Taylor Lorenz, the New York Times‘s resident expert on teen culture, recently highlighted an "excellent piece" by former Times editorial board member Sarah Jeong. The piece, published in The Verge, criticized the Trump administration's efforts to ban TikTok, the Chinese-owned social media app popular with sexy teens who like to dance.
Jeong, Lorenz, and other TikTok apologists appear to have settled on a familiar argument in response to concerns that the data-harvesting app's relationship with the Chinese government is problematic. In essence: Data-harvesting is bad, but U.S. companies like Facebook also harvest data; the Chinese government is bad, but the U.S. government is also bad. Therefore, banning TikTok would be unfair and hypocritical—and probably racist as well.
When it comes down to it, the thorniest privacy dispute of 2020 isn’t about privacy or technology at all — it’s about China. The question "Is Facebook better, worse, or the same as TikTok?" is more or less the same as "Is the United States better, worse, or the same as China?"
And in 2020, this is becoming a genuinely difficult question to answer. China is detaining over a million Uighurs in internment camps, citing national security issues. The United States detains migrants in its own internment camps, even going as far as to place children in cages. China is not a democracy; the American president has proposed to unconstitutionally delay this year’s election. China brutally represses its political dissidents; in America, law enforcement in military camouflage have grabbed protesters off the streets and shoved them into unmarked vans.

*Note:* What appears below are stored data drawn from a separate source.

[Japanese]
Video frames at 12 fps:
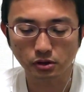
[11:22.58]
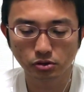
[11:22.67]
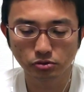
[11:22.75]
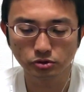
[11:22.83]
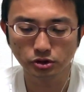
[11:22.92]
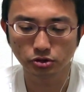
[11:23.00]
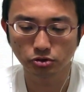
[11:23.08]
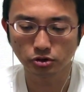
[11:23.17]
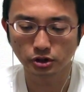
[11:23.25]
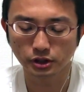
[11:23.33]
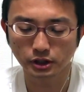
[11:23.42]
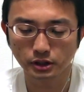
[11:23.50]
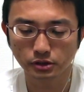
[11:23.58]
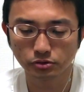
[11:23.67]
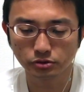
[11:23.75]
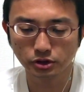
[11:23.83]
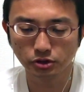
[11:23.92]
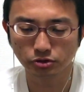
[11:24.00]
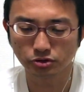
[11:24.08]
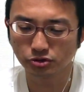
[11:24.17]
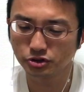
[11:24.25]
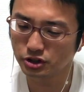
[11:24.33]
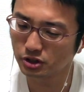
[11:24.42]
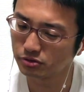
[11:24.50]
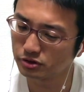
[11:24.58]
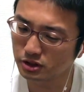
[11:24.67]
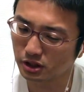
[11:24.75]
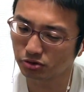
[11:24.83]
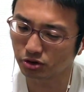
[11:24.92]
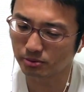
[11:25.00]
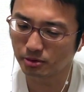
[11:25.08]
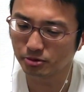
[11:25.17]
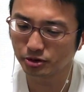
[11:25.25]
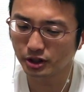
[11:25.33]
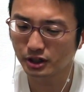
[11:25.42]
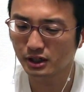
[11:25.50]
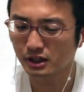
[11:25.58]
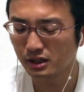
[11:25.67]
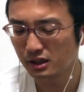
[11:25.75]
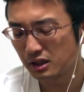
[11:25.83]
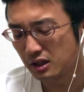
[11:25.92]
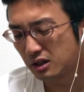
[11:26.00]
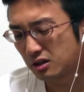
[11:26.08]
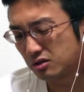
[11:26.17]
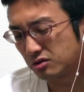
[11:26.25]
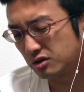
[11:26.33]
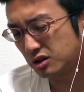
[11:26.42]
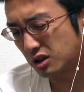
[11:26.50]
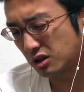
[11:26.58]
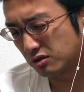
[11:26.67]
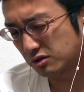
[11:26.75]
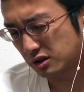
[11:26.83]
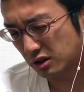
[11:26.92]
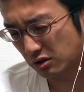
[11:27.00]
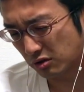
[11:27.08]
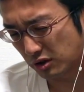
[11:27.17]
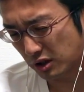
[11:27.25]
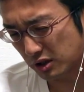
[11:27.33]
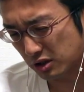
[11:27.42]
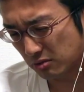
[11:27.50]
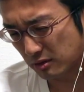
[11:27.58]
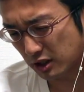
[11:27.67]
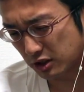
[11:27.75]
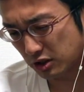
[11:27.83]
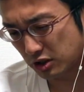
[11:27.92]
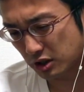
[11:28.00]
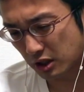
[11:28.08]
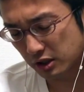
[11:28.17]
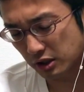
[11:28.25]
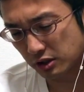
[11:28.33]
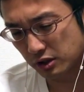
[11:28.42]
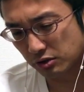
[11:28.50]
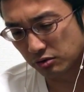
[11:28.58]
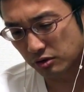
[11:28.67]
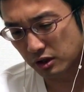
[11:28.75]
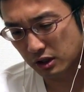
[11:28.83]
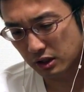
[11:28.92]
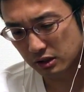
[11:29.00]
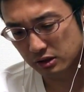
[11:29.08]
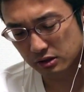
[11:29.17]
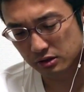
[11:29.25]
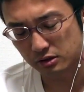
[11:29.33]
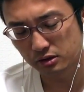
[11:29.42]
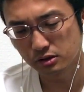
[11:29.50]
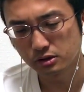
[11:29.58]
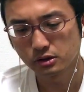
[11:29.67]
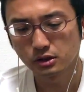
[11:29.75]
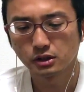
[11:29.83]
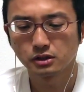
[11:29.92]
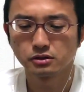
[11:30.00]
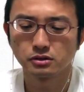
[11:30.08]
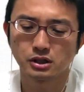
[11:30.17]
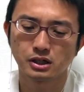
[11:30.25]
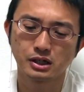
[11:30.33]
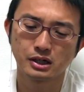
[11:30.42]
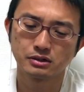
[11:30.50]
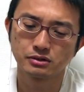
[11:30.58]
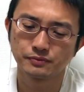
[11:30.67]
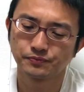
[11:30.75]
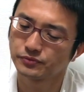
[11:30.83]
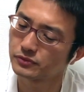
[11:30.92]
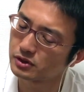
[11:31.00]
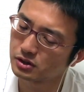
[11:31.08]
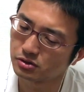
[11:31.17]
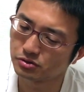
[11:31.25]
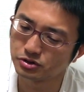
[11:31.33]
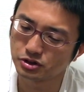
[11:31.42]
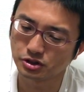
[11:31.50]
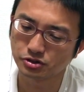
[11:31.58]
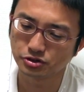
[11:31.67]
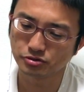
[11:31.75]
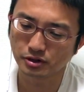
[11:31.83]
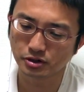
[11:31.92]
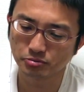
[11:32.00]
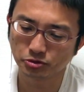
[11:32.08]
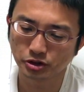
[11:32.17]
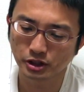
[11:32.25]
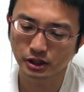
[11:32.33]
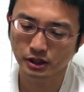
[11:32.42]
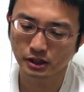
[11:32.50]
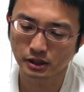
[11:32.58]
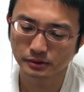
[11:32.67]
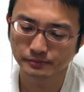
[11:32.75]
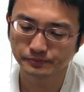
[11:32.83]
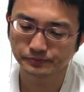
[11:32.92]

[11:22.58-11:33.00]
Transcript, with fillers: 4二玉かな ?4 二玉、4一金打つかどうか微妙だな。4一金、4三玉、7三も8一飛車が当たりになるのか。うわぁ、4一金筋悪いもんな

She's got a point. The Chinese campaign of ethnic cleansing against its Muslim citizens bears a striking similarity to the Obama-era policy of detaining undocumented immigrants and their children in cages. The Chinese government's brutal repression of political dissidents might be distressing, but so is the fact that people posted mean things about Sarah Jeong after she criticized the U.S. government.
Freedom of the press is an area where the differences between China's government and ours are practically nonexistent upon close examination. For example:
In China … authorities recently arrested pro-democracy journalism tycoon Jimmy Lai on suspicion of colluding with foreign forces, while hundreds of agents raided the Hong Kong offices of his Apple Daily newspaper. Senior executives at the paper were also arrested, as were two of Lai's sons, as was a freelance reporter for the U.K.-based network ITN. Agnes Chow, a 23-year-old pro-democracy activist, was arrested and charged with "inciting secession."
In the United States … CNN reporter Jim Acosta suffered the attempted theft of a microphone he was using to ask President Trump a question during a press conference at the White House. When the Trump administration revoked Acosta's press credentials after the incident, CNN sued in federal court to get his credentials restored, but dropped the suit after the White House backed down. Acosta went on to publish The Enemy of the People: A Dangerous Time to Tell the Truth in America, a bestselling memoir about being a journalist in the Trump era.
It really is quite eerie to see the situations in the two countries laid out next to one another. Are China's efforts to police the media any more sinister than Trump's? As Jeong correctly argues, that's a genuinely difficult question to answer.
Failed novelist Ben Rhodes made yet another excellent point on Twitter, the social media app that is like TikTok for people who don't have any hobbies or friends. He argued that so-called "democratic" countries such as the United States and Israel are practically indistinguishable from authoritarian regimes in Russia, Turkey, Hungary, and Zimbabwe, among others.
It really makes you think, doesn't it?